Rating: 4 out of 5 posted Wednesday-Aug-05-1998 at 23:35
Lennart a hobbyist user from sweden writes:
Got problems with the rubber buttons on it, then do like this:

take it apart, the back side of the buttons are made from an carbon liked material. this material leads electricity very badly, glue on small chips of aluminiun

folie on it, and the problem is solwed, the buttons works without problems again.

Rating: 3 out of 5 posted Wednesday-Aug-05-1998 at 23:35
BNBaker a part time user from USA writes:
I had one of these a while ago and it seemed to be fine. The sounds were good at the time but much less quality than the newer machines (D4, DM5). The pads are very tiny and tedious to use, but the same can be said for other machines of this style. They are pretty inexpensive used these days, so if you don't have a drum machine and just need a decent inexpensive drummer for some demo tracks or practicing this could be just the ticket. Used prices seem to run from about $100 to $150.
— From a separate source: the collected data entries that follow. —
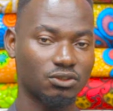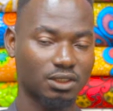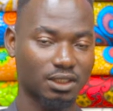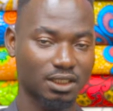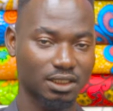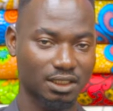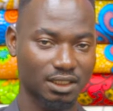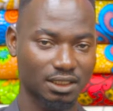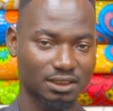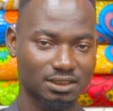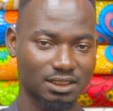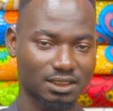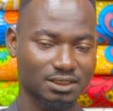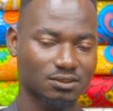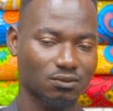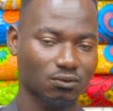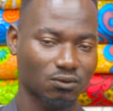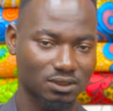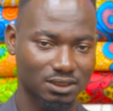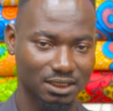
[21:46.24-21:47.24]
you get there,
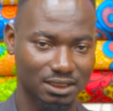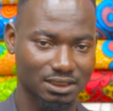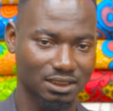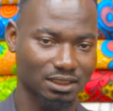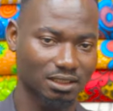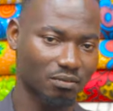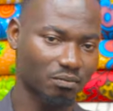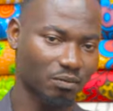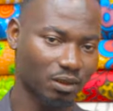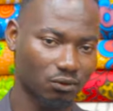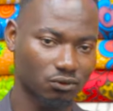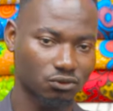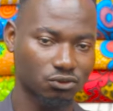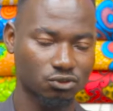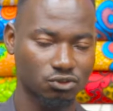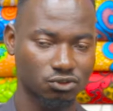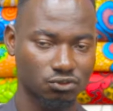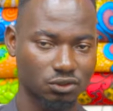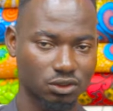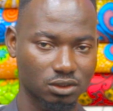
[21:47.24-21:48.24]
just contact the number on
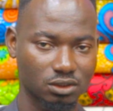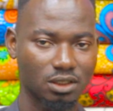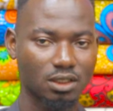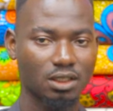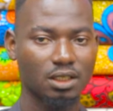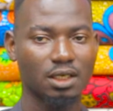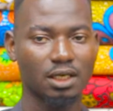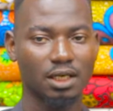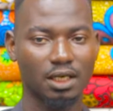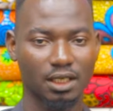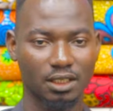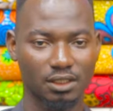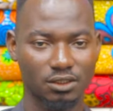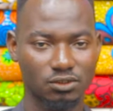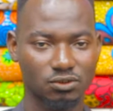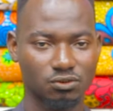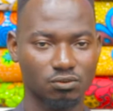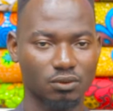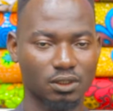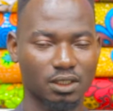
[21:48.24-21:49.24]
your screen
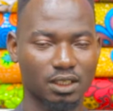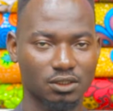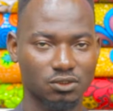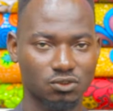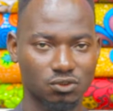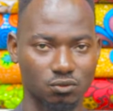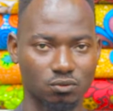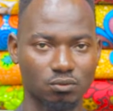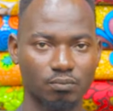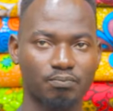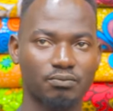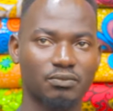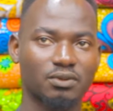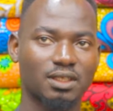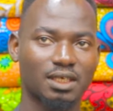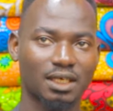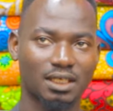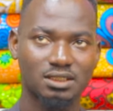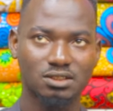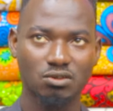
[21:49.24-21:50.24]
and you get to
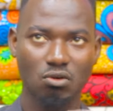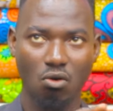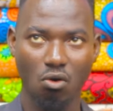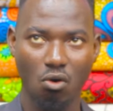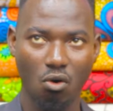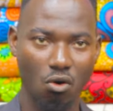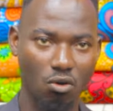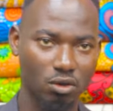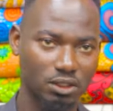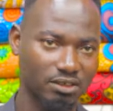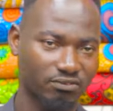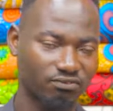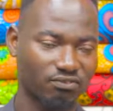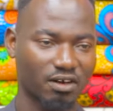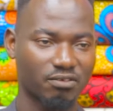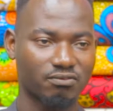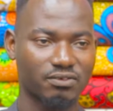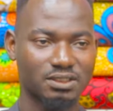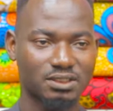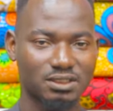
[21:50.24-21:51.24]
get all the
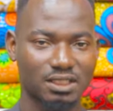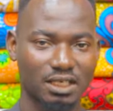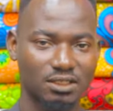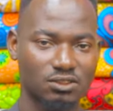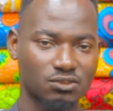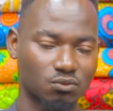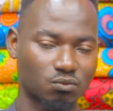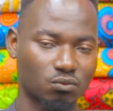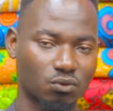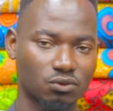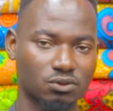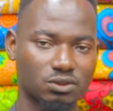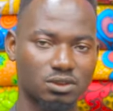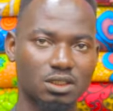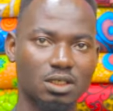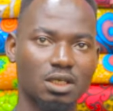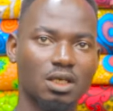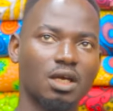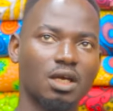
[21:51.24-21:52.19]
fabrics that you want.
Rating: 3 out of 5 posted Wednesday-Aug-05-1998 at 23:35
Ajay Segal a part time user from United States writes:
I have both an HR-16 and an the identically constructed HR-16B, which differs from the HR-16 in that it contains a variety of similar but different drum samples. I got each of them for around $65, which seems to me to be a reasonable price. The samples are extremely clean, and many of them, esp. the cymblas, and percussion can sound quite realistic if the sequencing is done correctly (i.e.try adding some "swing" to your sequences). The HR-16B's seem to be less widely known on the used market than the 16's and therefore tend to be more abundant and cheaper. If you have a choice between the two get the 16B. It has more sounds, and the sounds are a bit better and more varied. Both of these machines are begining to become increasingly sought after, esp. for use in techno of the Detroit sort. If you want to know what one can do at its best, check out Carl Craig's new album "More Food For Revolutionary Thought"; the HR-16 is all over it, esp. on the excellent track "At Les". Perhaps the most recognizable sounds from the HR 16 are the Hi-Hats and Ride. If you hear them on some record, and like them be advised that these same samples are on BOTH of these machines. Another nice feature of both machines are the 4 individual assignable outputs, divided into stereo pairs for extra mixability. The bottom line: The HR-16's, though they do sound a bit 80's if used in a standard way, are well worth the money if you can get one for below $75.